Die Delegiertenversammlung fördert den Verein


Gieri Arpagaus

Nach 21 Jahren Vorstandstätigkeit gab Walter Müller sein Präsidium in jüngere Hände. Emil Hauser, unser heutiger, allseits geschätzte Ehrenpräsident, prägte in den kommenden Jahren mit seinen präzisen, humorvollen Voten so manche DV. Keine unerwartete Anfrage konnte ihn so schnell aus dem Konzept bringen und ein Stromausfall während einer DV titelte er sofort als Hauptprobe für die Polizeistunde. Während seiner Präsidialzeit musste ein neuer Bezirksdirigent gesucht werden. Keine einfache Aufgabe. Wo ist ein fähiger Dirigent eine Dirigentin, welche(r) die Aufgabe übernimmt die Bezirkschöre zu leiten, ohne sie zu überfordern. Nach kurzen Einsätzen der Herren Emil Kern (2 Jahre) und Christian Leemann (3 Jahre), übernahm Gieri Arpagaus den Dirigentenstab. Mit seiner eigenen spritzigen Art und Weise prägt er bis heute die musikalischen Auftritte der Bezirkschöre.
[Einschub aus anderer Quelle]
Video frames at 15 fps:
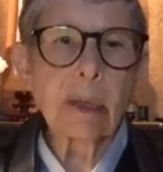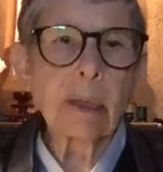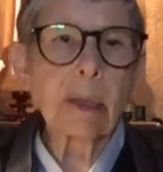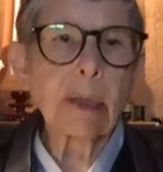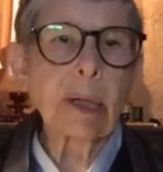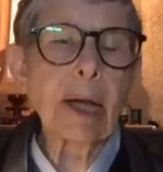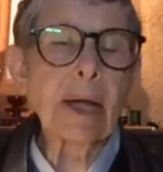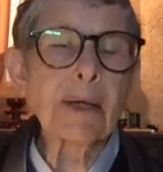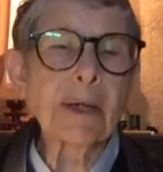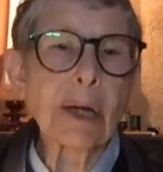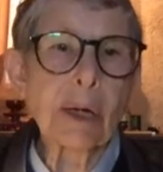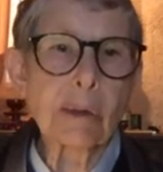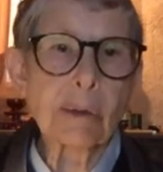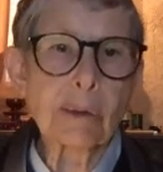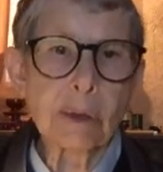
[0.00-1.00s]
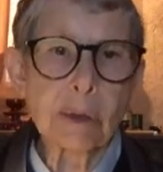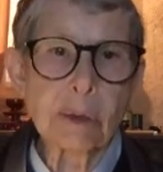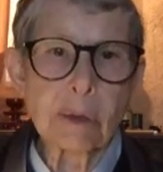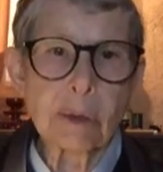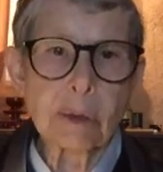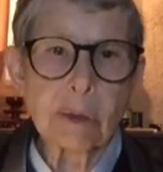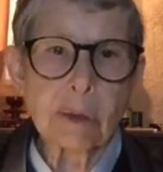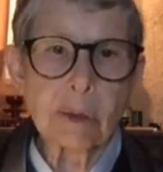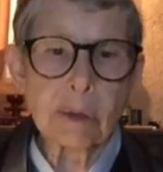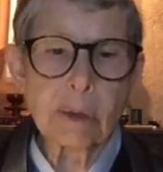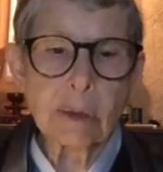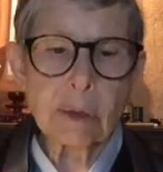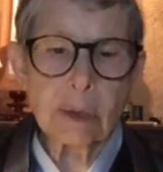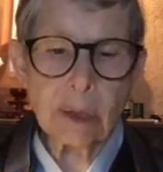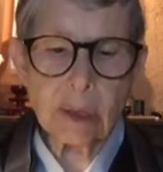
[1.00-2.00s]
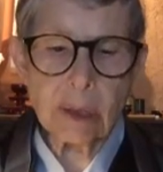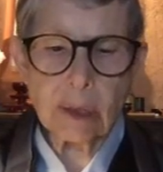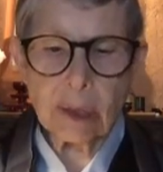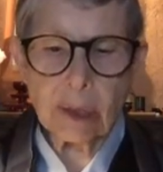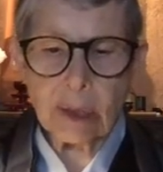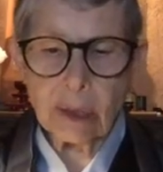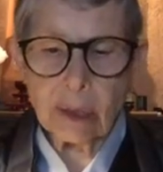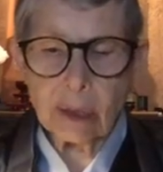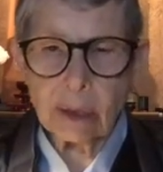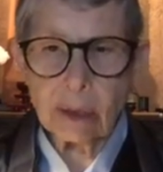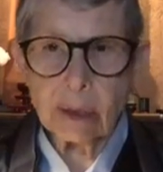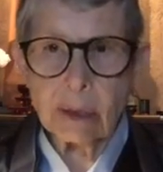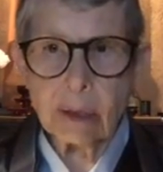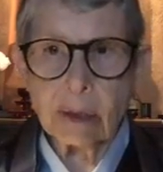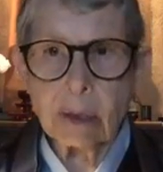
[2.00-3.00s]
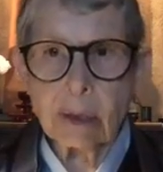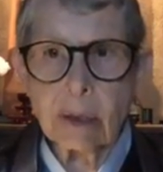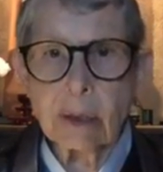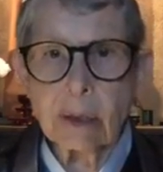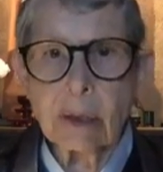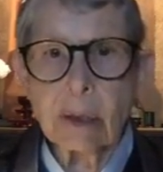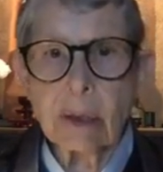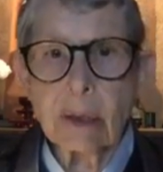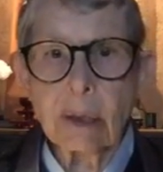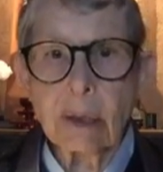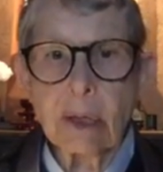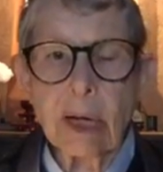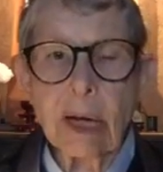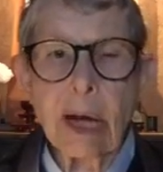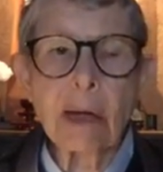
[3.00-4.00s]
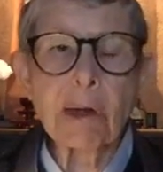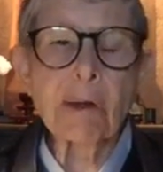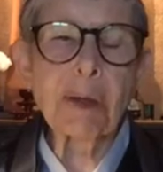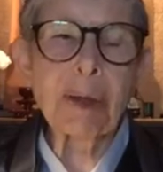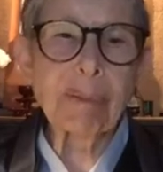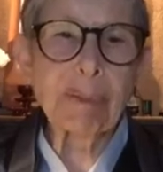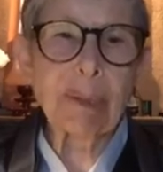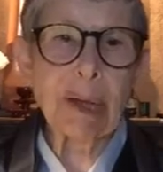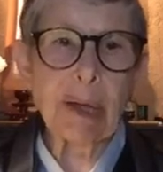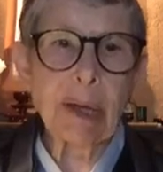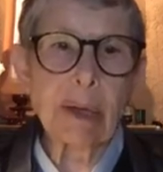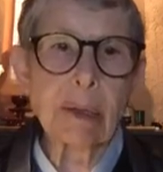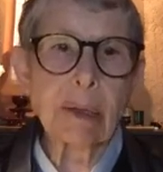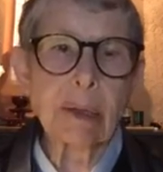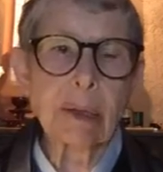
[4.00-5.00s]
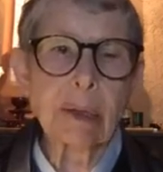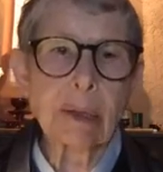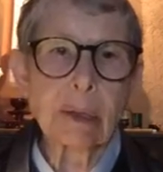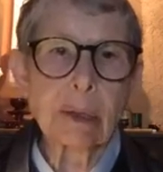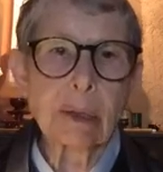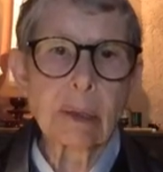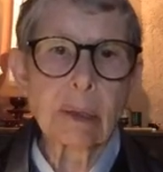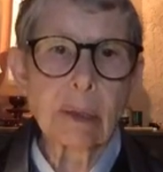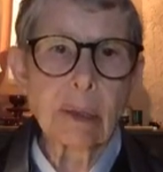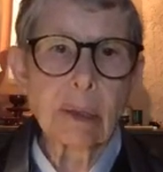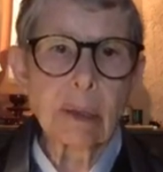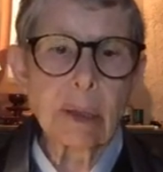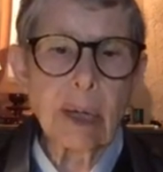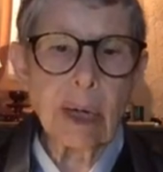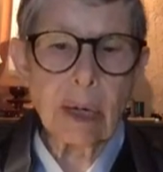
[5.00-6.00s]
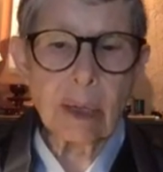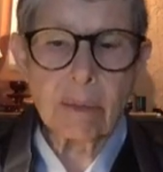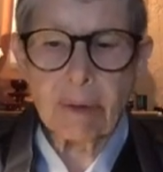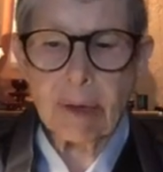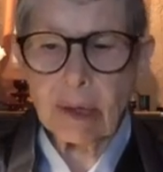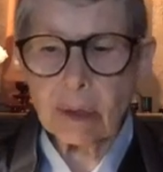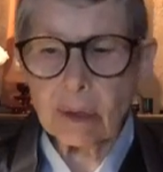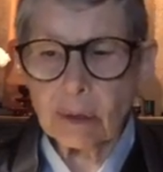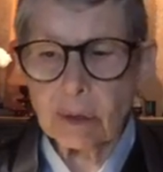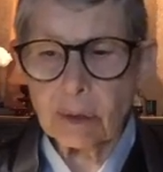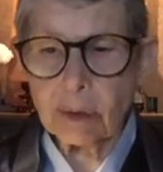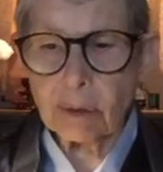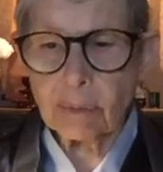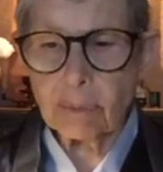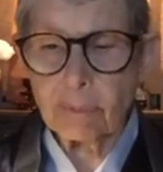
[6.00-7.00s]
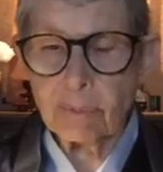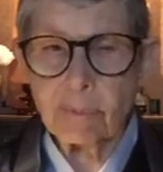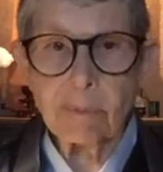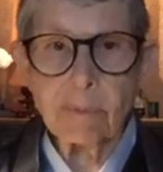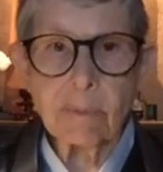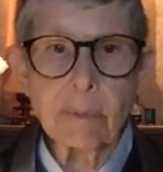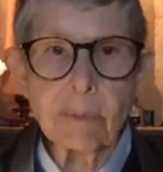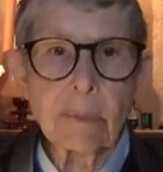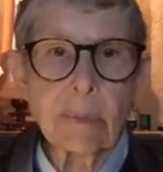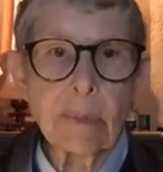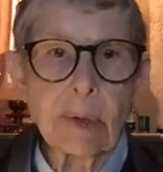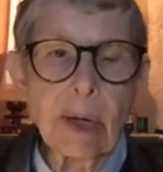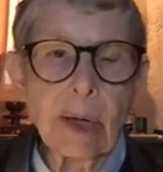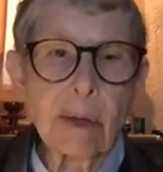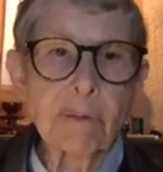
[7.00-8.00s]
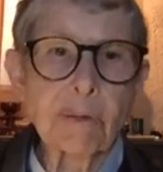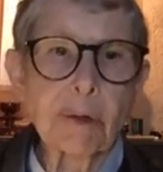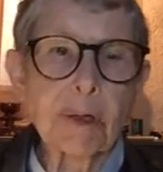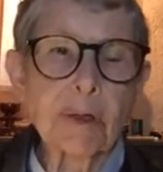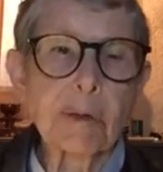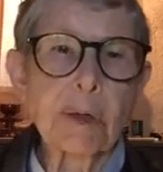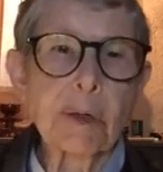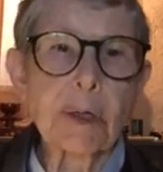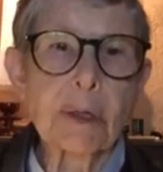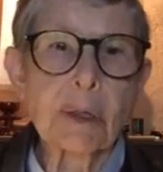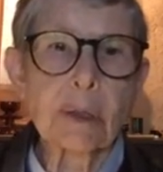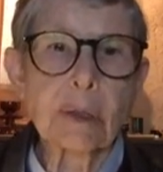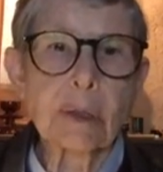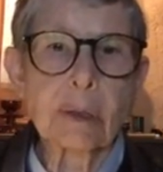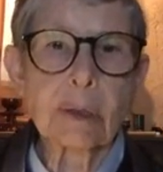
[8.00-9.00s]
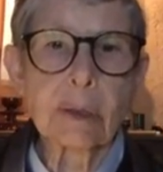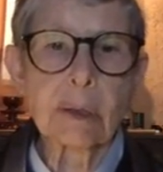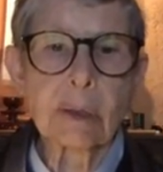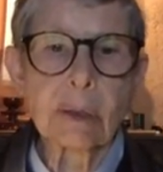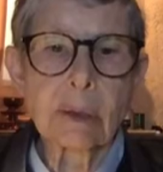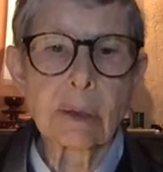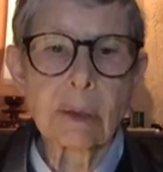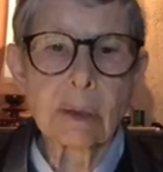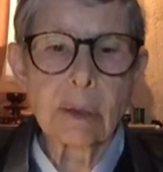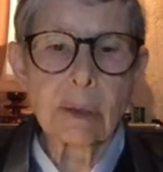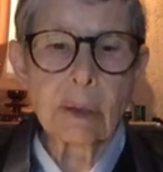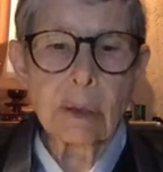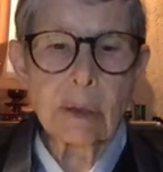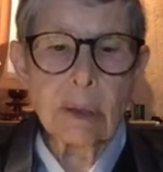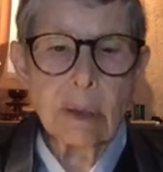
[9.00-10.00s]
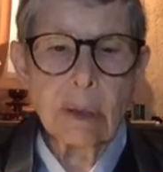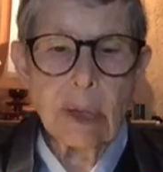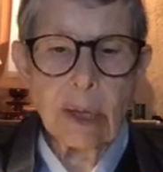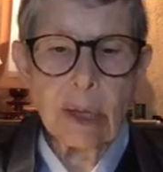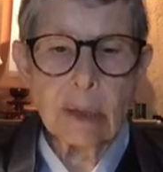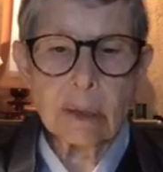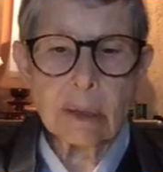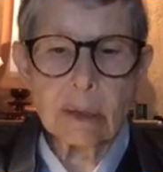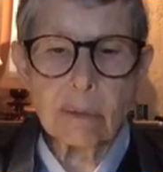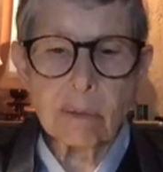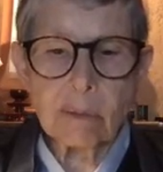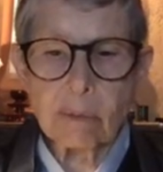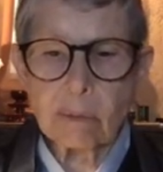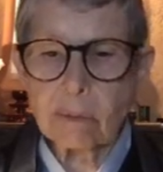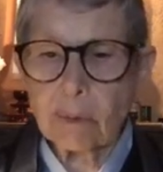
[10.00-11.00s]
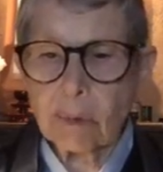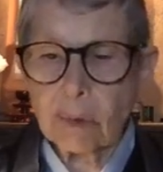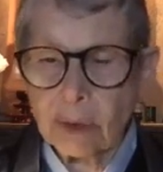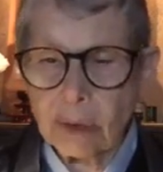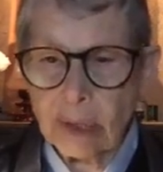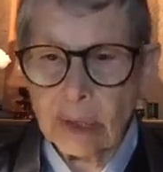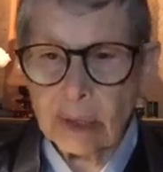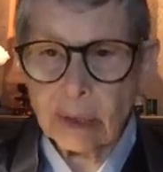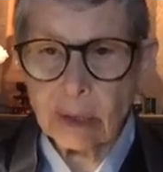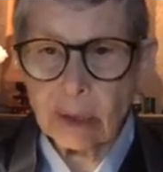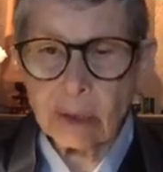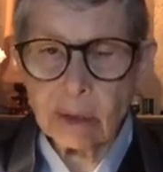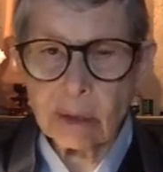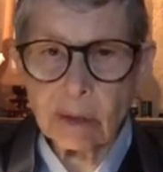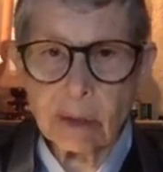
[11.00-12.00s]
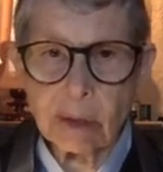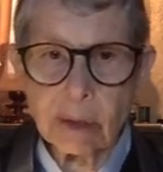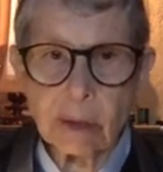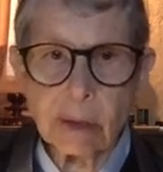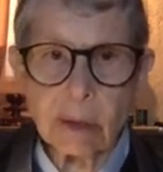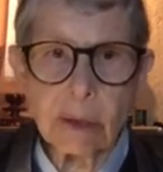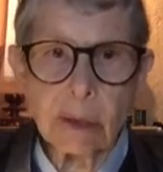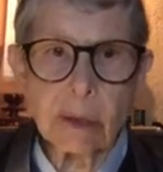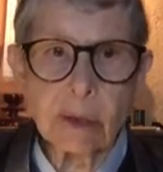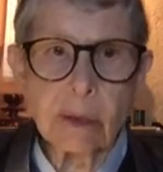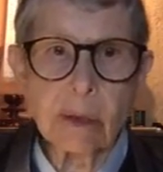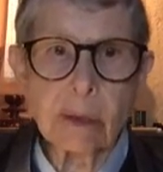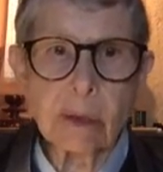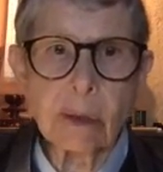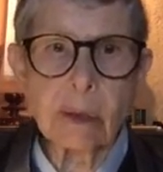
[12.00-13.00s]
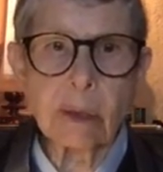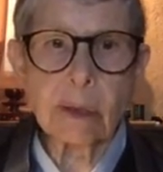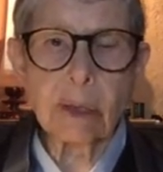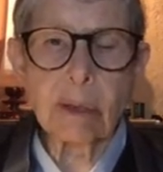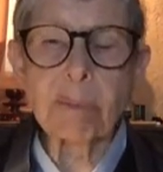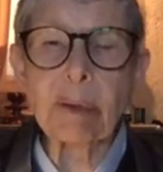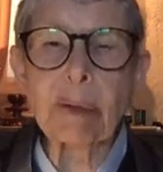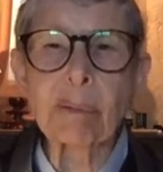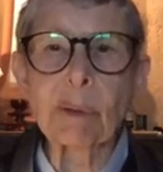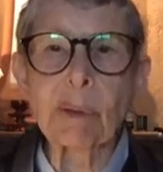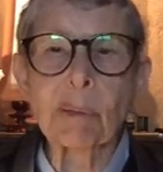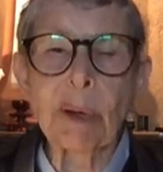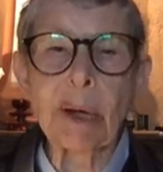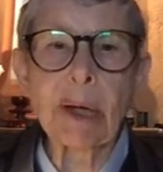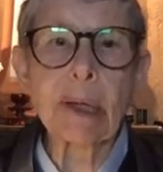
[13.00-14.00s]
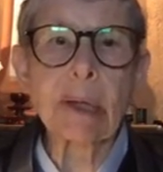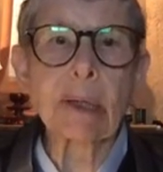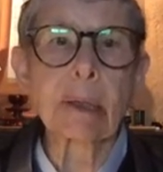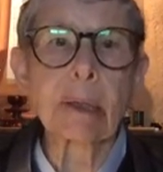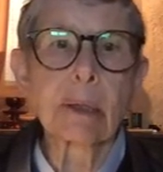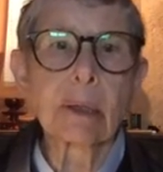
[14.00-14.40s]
lash out suddenly out of that pain, out of anger, out of frustration. And all that does is send people away.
Als Präsident gesellte sich Engelbert Hamecher 2 Jahre später dazu und neue Projekte und Visionen entstanden. Die erstmals im Okt./Nov. 1986 durchgeführte Sängerschulung fand in weiten Kreisen grosses Interesse. Gieri Arpagaus führte die aufmerksamen Zuhörer in die Notenkunde und die so wichtige Atemtechnik ein. Bis heute besuchen Chormitglieder diese Sängerschulung und erhalten eine wertvolle Basis für besseres Singen. Die Kaffeepause wird zum Plaudern und zum gegenseitigen Kennenlernen genutzt. Ein strahlender Sonntagmorgen, dieser 1. Juni 1986! Die Sonne wetteiferte mit den lachenden Gesichtern der Sängerinnen und Sänger, die sich im Stadtpark zum Frühlingssingen trafen. Dass der Bezirksgesangverein vom «Landboten» kurzerhand zu «Chören des Bezirksgefängnisses» umbenannt wurde, trübte unsere Freude keineswegs. Auch die zahlreich erschienen Zuhörer störten sich nicht daran, statt grau-weiss gestreifter Zuchthäusler eine fröhlich bunte Sängergemeinschaft zu hören. Wie wär’s mit einem Auftritt im «Theater am Stadtgarten»? Mit dieser kühnen Frage konfrontierte Gieri Arpagaus den Bezirksvorstand. Da die Konzerte der früheren Jahre im Kirchgemeindehaus sowie im Stadthaussaal musikalisch hervorragend, aber von den Zuhörern eher spärlich besucht wurden und damit defizitär waren, brauchte es eine gewisse Überwindung dieses Risiko einzugehen. Zum Glück, denn für viele unvergesslich fand im Juni 1989 das Musical- und Operettenkonzert im ausverkauften «Theater am Stadtgarten» statt.